Task description:
Without including the images, transcribe each record precisely as it appears below.
** Records for the task follows **
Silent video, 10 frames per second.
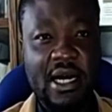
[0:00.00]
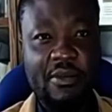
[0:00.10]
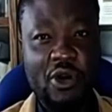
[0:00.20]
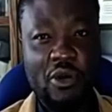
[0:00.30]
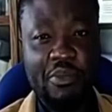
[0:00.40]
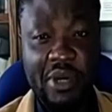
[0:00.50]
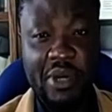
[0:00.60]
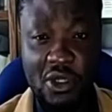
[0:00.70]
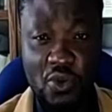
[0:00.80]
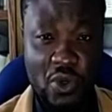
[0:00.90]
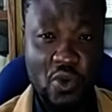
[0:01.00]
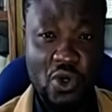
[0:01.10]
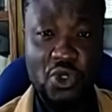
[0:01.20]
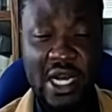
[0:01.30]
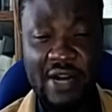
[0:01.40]
compared to what you
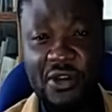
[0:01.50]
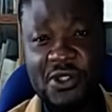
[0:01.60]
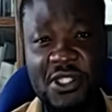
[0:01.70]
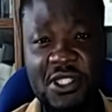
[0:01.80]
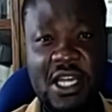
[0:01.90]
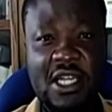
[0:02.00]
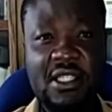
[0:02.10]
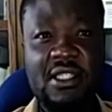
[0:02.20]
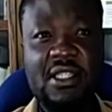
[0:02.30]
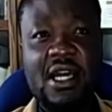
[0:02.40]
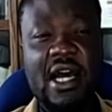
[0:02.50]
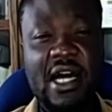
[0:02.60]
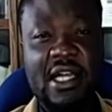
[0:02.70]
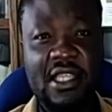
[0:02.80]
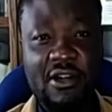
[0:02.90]
have in all the states,
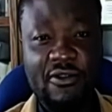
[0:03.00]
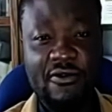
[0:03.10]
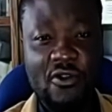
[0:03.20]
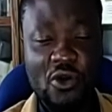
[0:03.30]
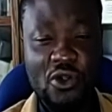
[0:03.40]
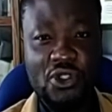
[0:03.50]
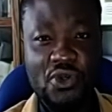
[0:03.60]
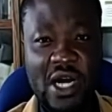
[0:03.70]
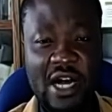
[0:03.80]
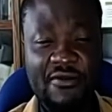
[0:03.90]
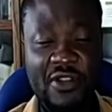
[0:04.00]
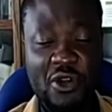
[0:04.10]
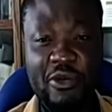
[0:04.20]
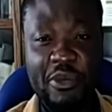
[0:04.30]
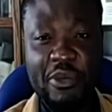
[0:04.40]
then of course have a number of
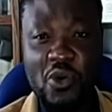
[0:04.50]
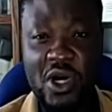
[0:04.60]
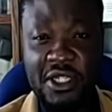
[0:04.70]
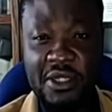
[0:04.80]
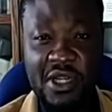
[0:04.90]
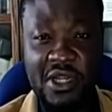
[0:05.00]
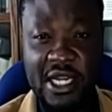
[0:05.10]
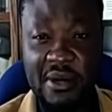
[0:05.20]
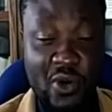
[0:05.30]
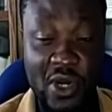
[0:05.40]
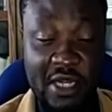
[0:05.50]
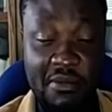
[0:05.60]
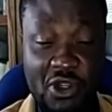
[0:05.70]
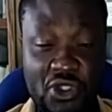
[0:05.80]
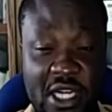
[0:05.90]
people who have
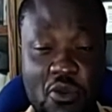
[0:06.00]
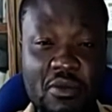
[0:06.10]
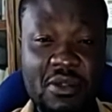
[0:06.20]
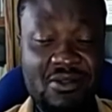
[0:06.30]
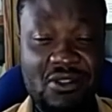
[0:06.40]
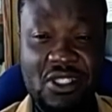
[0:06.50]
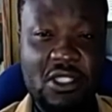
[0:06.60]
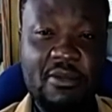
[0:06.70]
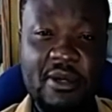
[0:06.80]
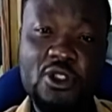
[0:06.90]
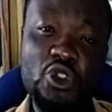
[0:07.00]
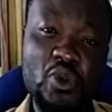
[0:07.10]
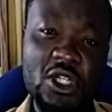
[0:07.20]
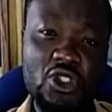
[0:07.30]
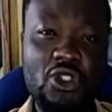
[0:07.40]
admission at the moment, just
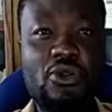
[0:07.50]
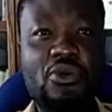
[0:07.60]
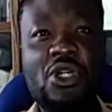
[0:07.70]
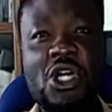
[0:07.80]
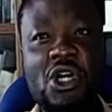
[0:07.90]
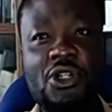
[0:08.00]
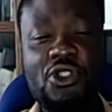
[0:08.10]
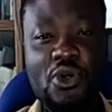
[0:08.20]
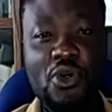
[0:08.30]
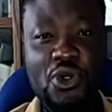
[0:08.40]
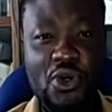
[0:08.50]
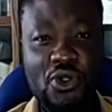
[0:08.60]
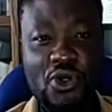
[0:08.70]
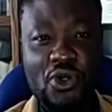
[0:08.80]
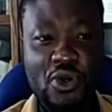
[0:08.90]
22. So you
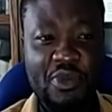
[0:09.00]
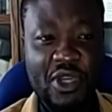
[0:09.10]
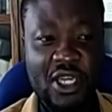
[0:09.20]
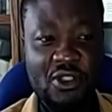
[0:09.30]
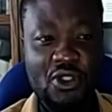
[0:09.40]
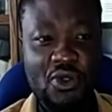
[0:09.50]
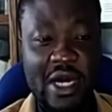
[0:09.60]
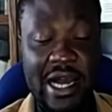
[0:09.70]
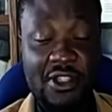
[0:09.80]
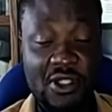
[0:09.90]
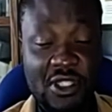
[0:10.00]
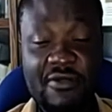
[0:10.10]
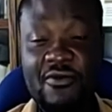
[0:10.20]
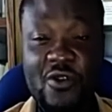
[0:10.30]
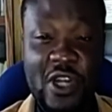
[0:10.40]
also begin to ask yourself,
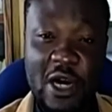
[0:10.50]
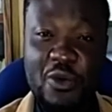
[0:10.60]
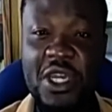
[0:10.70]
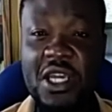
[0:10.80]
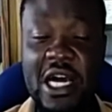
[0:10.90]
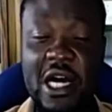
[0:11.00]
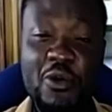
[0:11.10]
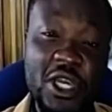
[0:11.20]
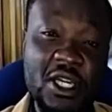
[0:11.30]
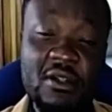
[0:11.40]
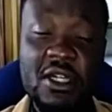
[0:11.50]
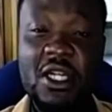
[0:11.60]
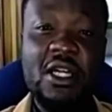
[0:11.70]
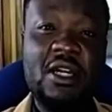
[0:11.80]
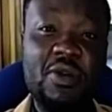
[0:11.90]
are we
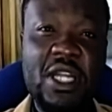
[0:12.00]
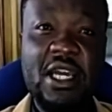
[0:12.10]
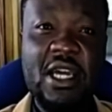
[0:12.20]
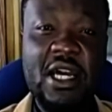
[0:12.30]
really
** End of Records for the task **
Worked solution:
Silent video, 10 frames per second.
[0:00.00]
[0:00.10]
[0:00.20]
[0:00.30]
[0:00.40]
[0:00.50]
[0:00.60]
[0:00.70]
[0:00.80]
[0:00.90]
[0:01.00]
[0:01.10]
[0:01.20]
[0:01.30]
[0:01.40]
compared to what you
[0:01.50]
[0:01.60]
[0:01.70]
[0:01.80]
[0:01.90]
[0:02.00]
[0:02.10]
[0:02.20]
[0:02.30]
[0:02.40]
[0:02.50]
[0:02.60]
[0:02.70]
[0:02.80]
[0:02.90]
have in all the states,
[0:03.00]
[0:03.10]
[0:03.20]
[0:03.30]
[0:03.40]
[0:03.50]
[0:03.60]
[0:03.70]
[0:03.80]
[0:03.90]
[0:04.00]
[0:04.10]
[0:04.20]
[0:04.30]
[0:04.40]
then of course have a number of
[0:04.50]
[0:04.60]
[0:04.70]
[0:04.80]
[0:04.90]
[0:05.00]
[0:05.10]
[0:05.20]
[0:05.30]
[0:05.40]
[0:05.50]
[0:05.60]
[0:05.70]
[0:05.80]
[0:05.90]
people who have
[0:06.00]
[0:06.10]
[0:06.20]
[0:06.30]
[0:06.40]
[0:06.50]
[0:06.60]
[0:06.70]
[0:06.80]
[0:06.90]
[0:07.00]
[0:07.10]
[0:07.20]
[0:07.30]
[0:07.40]
admission at the moment, just
[0:07.50]
[0:07.60]
[0:07.70]
[0:07.80]
[0:07.90]
[0:08.00]
[0:08.10]
[0:08.20]
[0:08.30]
[0:08.40]
[0:08.50]
[0:08.60]
[0:08.70]
[0:08.80]
[0:08.90]
22. So you
[0:09.00]
[0:09.10]
[0:09.20]
[0:09.30]
[0:09.40]
[0:09.50]
[0:09.60]
[0:09.70]
[0:09.80]
[0:09.90]
[0:10.00]
[0:10.10]
[0:10.20]
[0:10.30]
[0:10.40]
also begin to ask yourself,
[0:10.50]
[0:10.60]
[0:10.70]
[0:10.80]
[0:10.90]
[0:11.00]
[0:11.10]
[0:11.20]
[0:11.30]
[0:11.40]
[0:11.50]
[0:11.60]
[0:11.70]
[0:11.80]
[0:11.90]
are we
[0:12.00]
[0:12.10]
[0:12.20]
[0:12.30]
really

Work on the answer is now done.